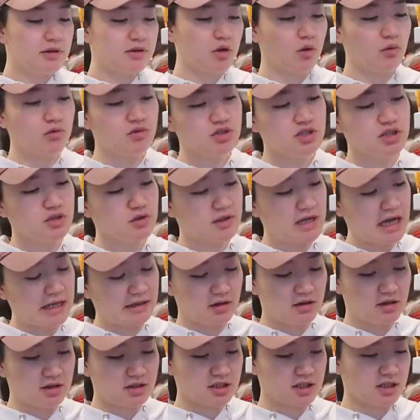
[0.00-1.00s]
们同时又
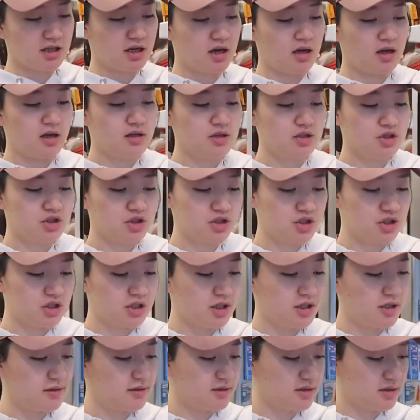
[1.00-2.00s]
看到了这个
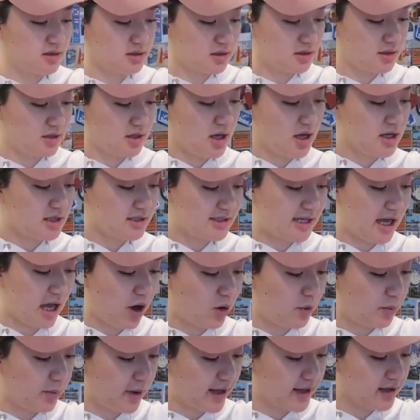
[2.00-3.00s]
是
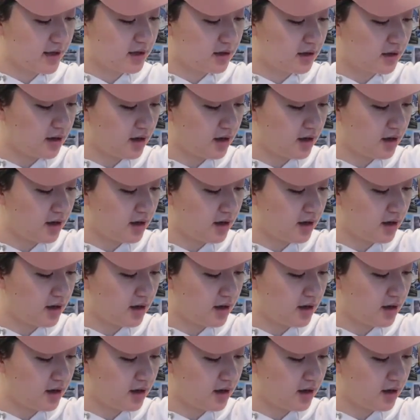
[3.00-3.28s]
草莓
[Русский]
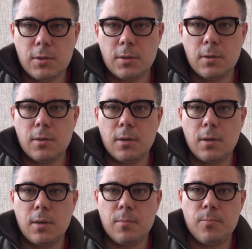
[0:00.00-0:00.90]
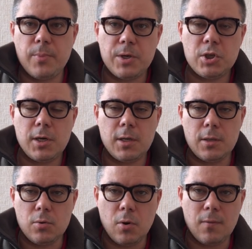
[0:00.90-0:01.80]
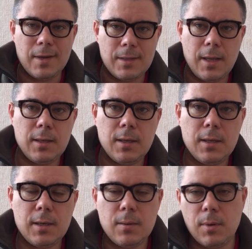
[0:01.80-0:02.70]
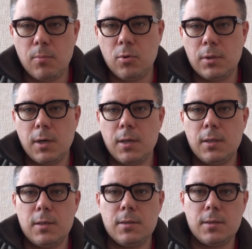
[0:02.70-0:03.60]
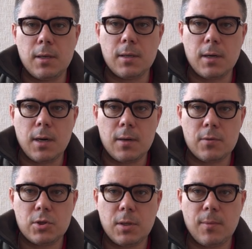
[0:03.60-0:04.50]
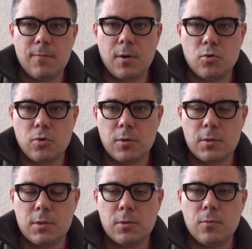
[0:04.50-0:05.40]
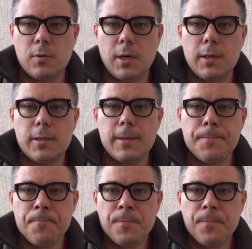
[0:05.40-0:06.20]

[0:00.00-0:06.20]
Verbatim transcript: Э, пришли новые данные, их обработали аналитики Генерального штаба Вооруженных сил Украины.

---

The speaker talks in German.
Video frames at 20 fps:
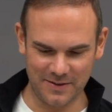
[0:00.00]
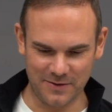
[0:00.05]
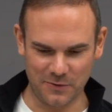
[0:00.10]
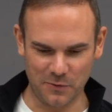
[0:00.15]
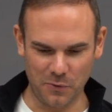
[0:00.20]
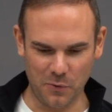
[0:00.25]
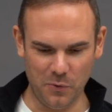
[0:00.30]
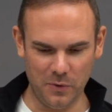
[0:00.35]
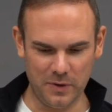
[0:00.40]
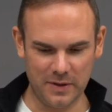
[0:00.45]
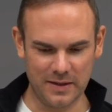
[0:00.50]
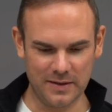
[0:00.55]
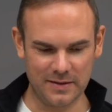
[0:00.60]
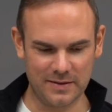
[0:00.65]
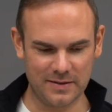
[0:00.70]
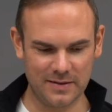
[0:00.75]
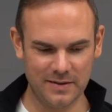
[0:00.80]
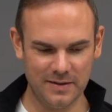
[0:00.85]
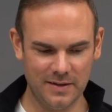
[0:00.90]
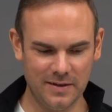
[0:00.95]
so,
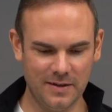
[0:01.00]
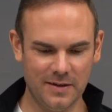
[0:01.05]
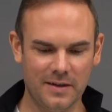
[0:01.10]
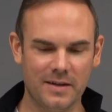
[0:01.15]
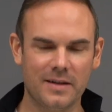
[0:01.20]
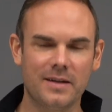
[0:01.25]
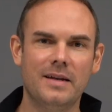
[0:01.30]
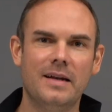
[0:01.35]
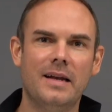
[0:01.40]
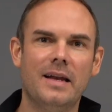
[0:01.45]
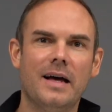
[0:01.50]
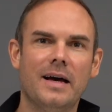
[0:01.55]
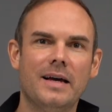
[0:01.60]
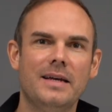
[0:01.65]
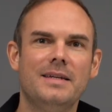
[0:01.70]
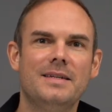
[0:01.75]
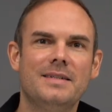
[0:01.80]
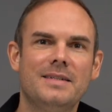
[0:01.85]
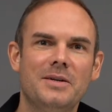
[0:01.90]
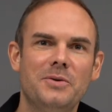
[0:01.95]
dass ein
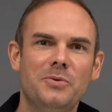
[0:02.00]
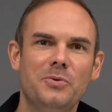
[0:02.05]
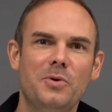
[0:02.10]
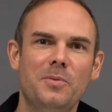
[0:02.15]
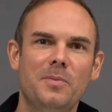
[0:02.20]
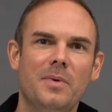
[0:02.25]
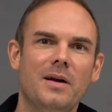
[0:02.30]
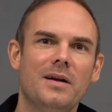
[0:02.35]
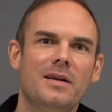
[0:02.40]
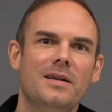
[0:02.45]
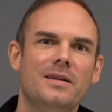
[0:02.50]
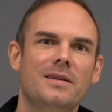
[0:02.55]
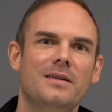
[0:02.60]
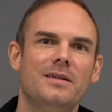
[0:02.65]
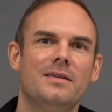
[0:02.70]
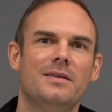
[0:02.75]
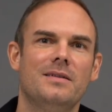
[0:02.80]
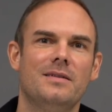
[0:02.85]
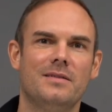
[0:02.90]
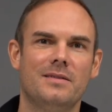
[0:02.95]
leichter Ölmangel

---

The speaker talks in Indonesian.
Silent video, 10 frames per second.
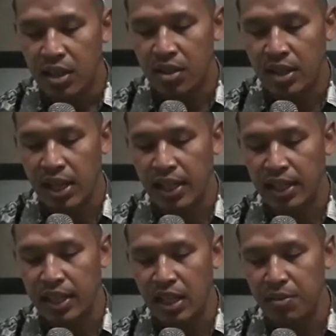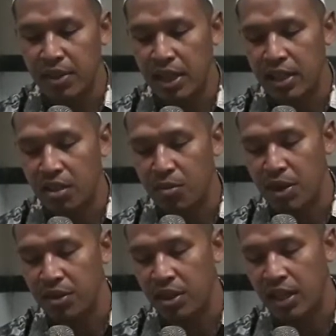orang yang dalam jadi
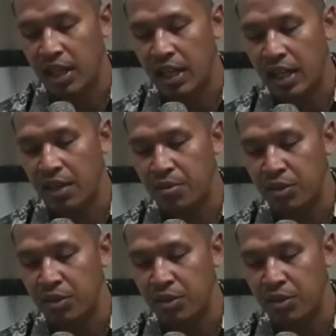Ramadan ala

[TASK DETAILS] Only the lines containing the word "talks" should be returned from the data above.

[ANSWER BOX]
The speaker talks in German.
The speaker talks in Indonesian.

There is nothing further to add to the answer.